▶ **Task brief**: The line containing "(0.60 s to 0.90 s)", plus every line that follows it to the end of the listing below, is what you transcribe exactly; omit all pictures.

▶ **Data section**:
Content starts
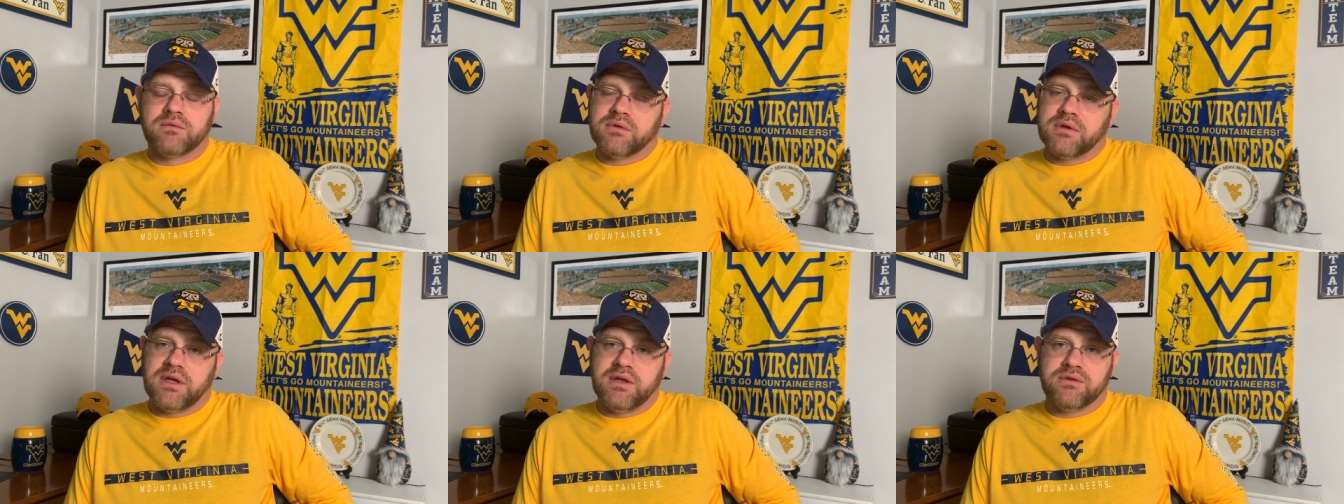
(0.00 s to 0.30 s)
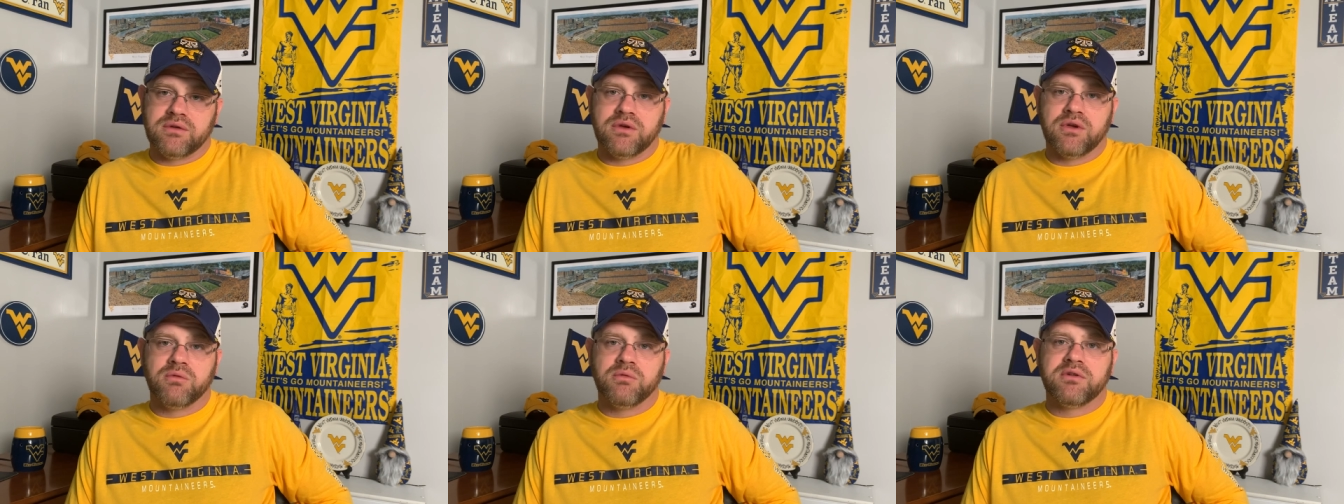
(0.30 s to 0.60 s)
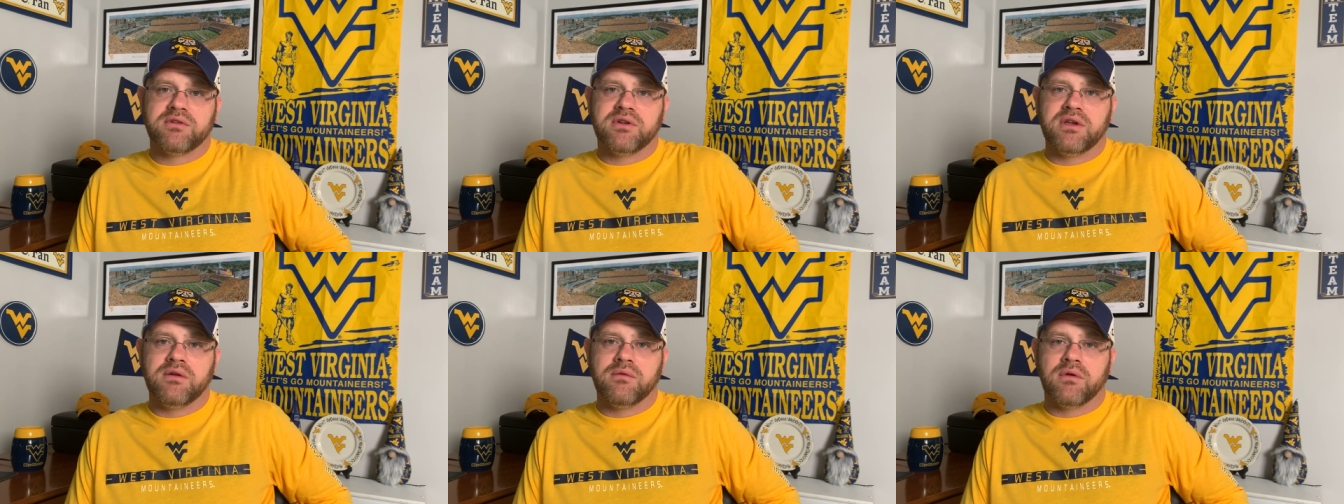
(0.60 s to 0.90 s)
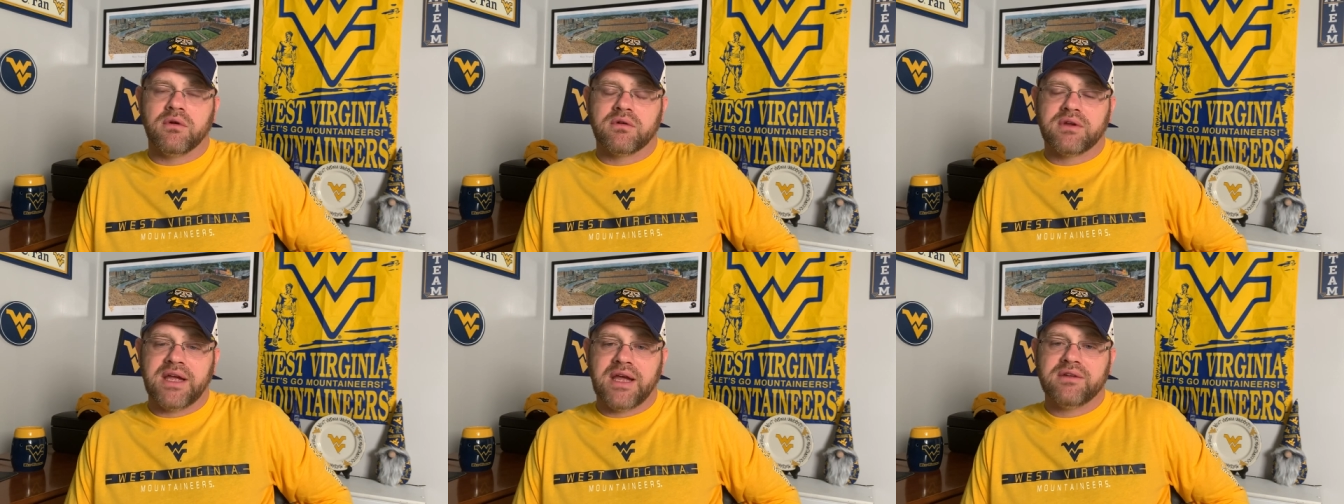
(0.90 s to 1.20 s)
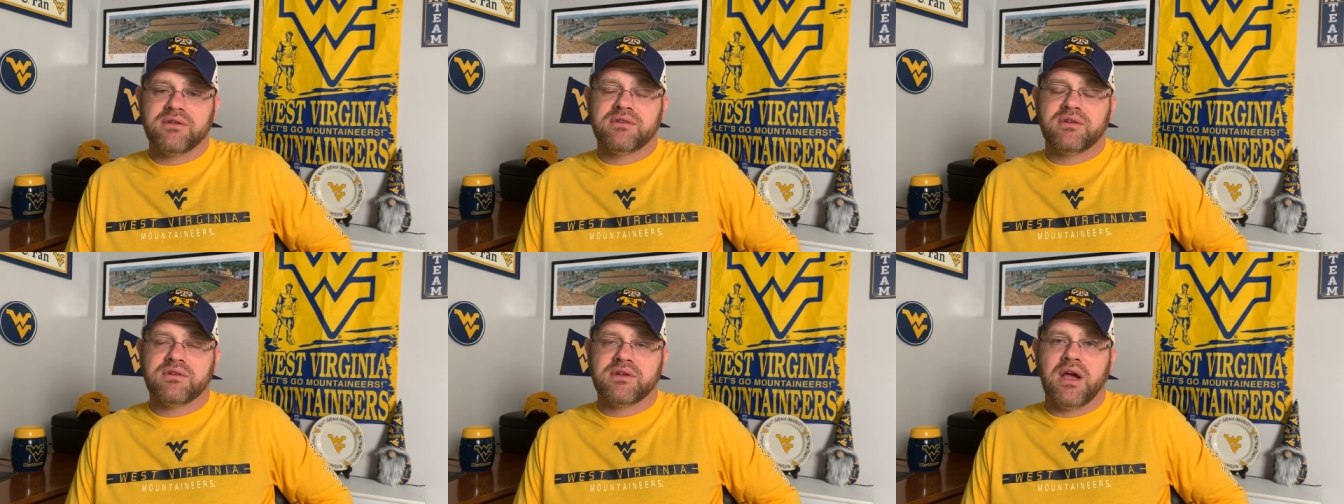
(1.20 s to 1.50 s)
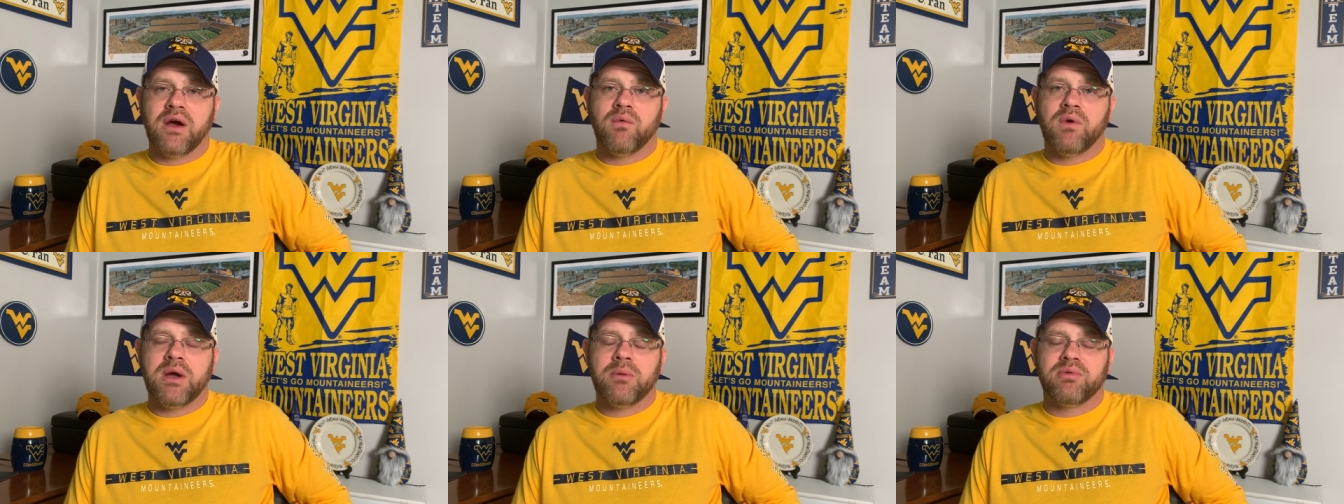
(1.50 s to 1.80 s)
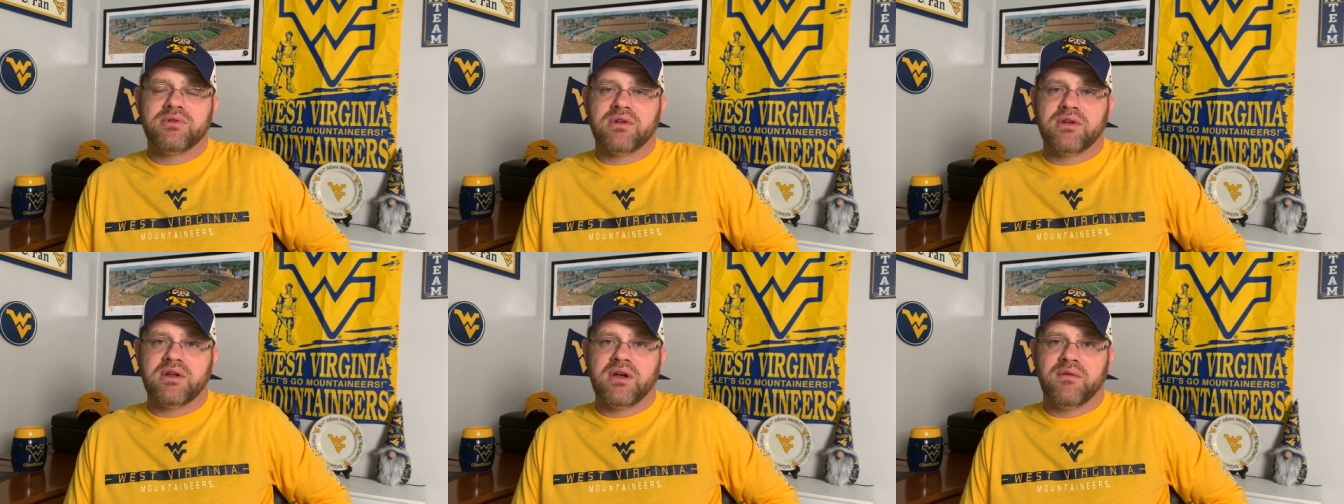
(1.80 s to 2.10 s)
He's a good receiver. Kansas has got
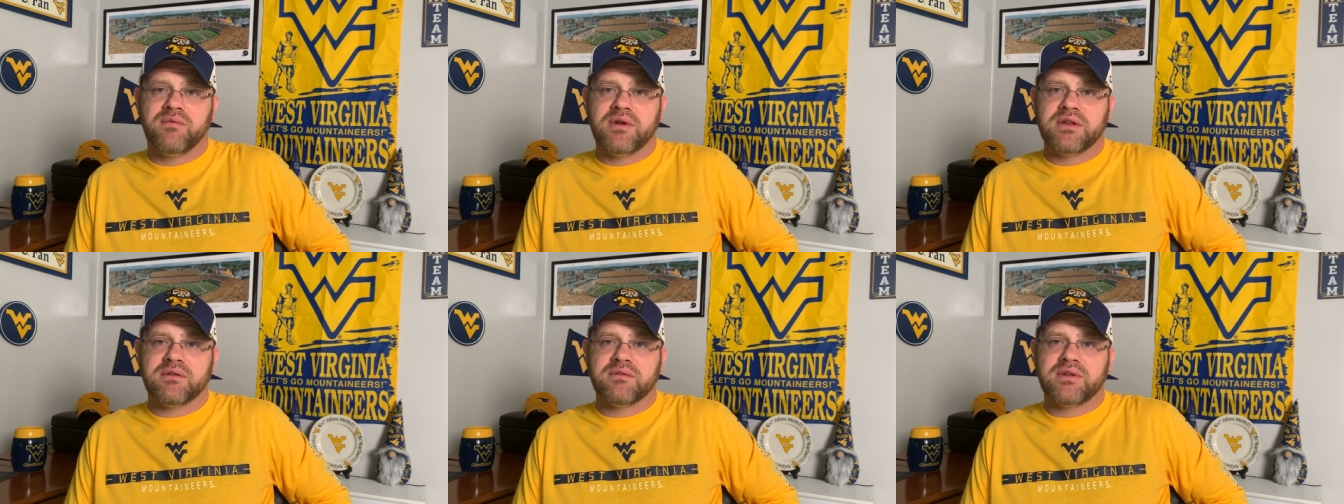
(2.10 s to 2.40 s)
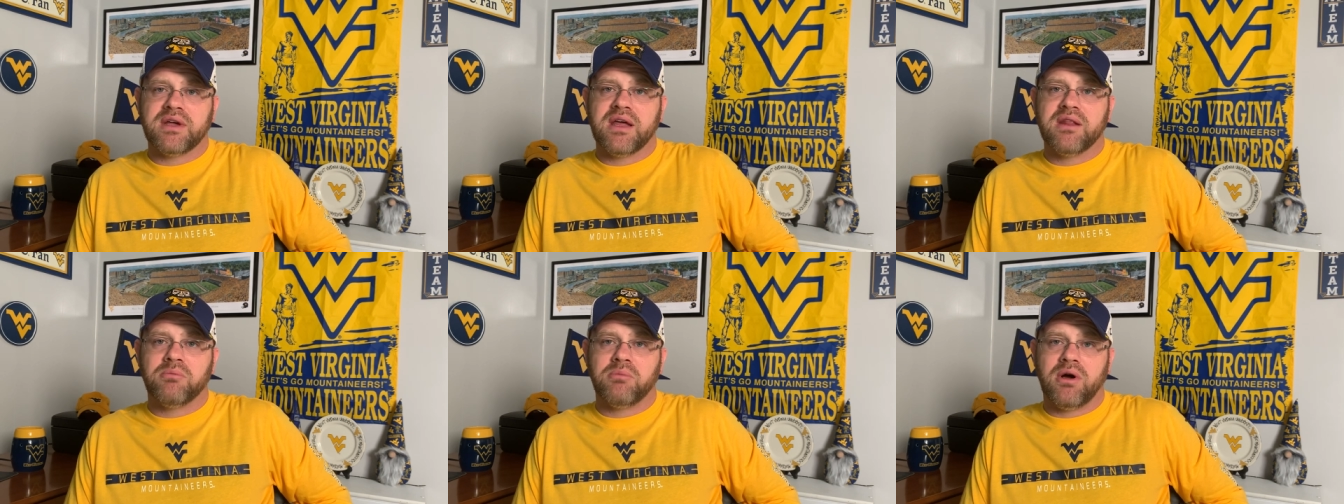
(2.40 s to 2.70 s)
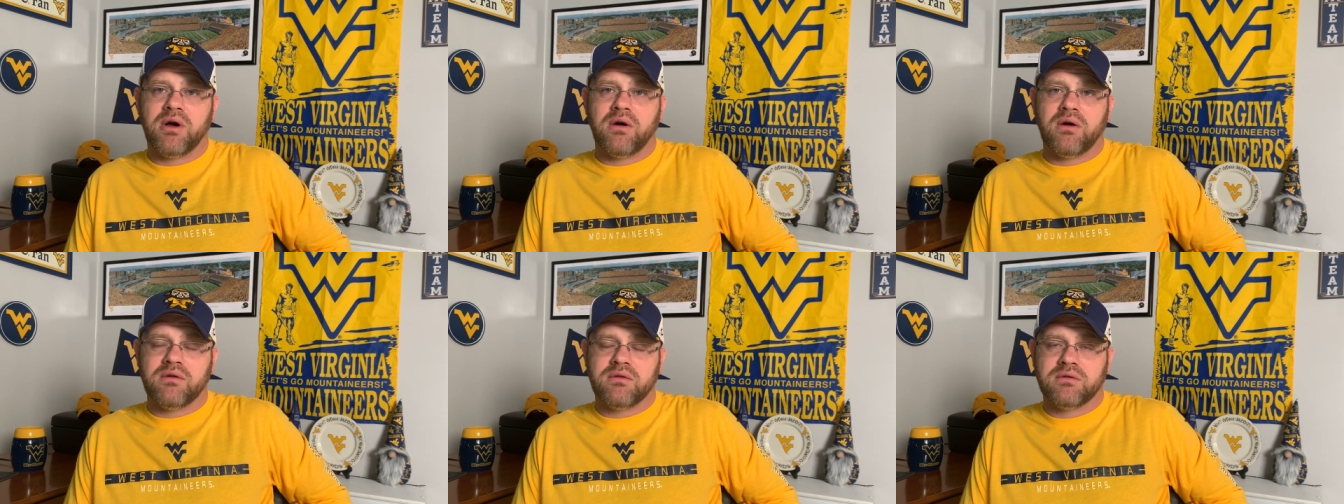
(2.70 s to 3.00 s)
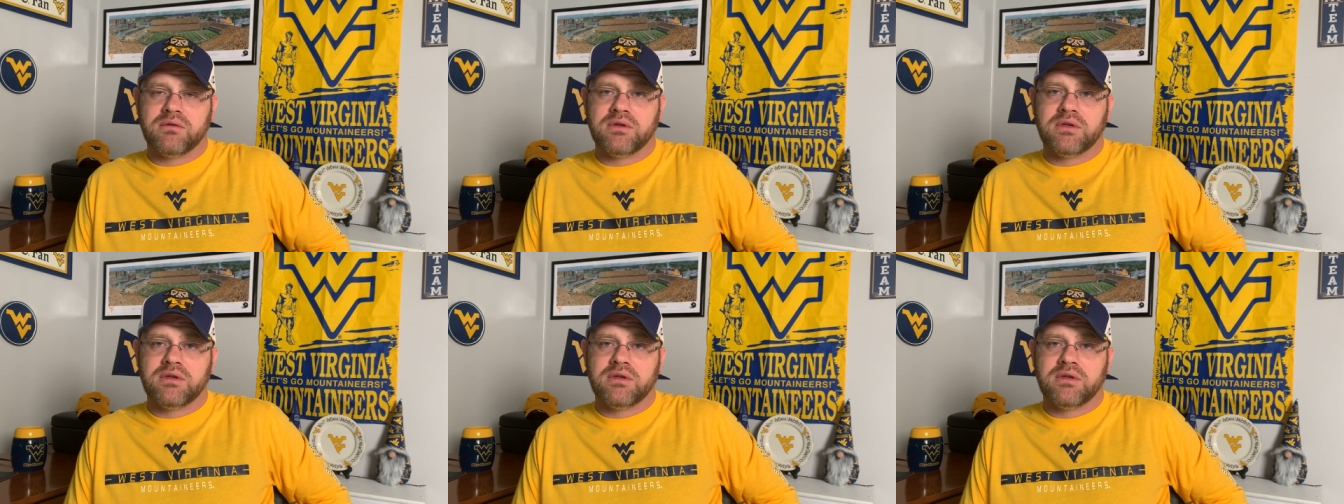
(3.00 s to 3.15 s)
weapons on the offensive side of the ball.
Content ends
▶ **Finished exercise**:
(0.60 s to 0.90 s)
(0.90 s to 1.20 s)
(1.20 s to 1.50 s)
(1.50 s to 1.80 s)
(1.80 s to 2.10 s)
He's a good receiver. Kansas has got
(2.10 s to 2.40 s)
(2.40 s to 2.70 s)
(2.70 s to 3.00 s)
(3.00 s to 3.15 s)
weapons on the offensive side of the ball.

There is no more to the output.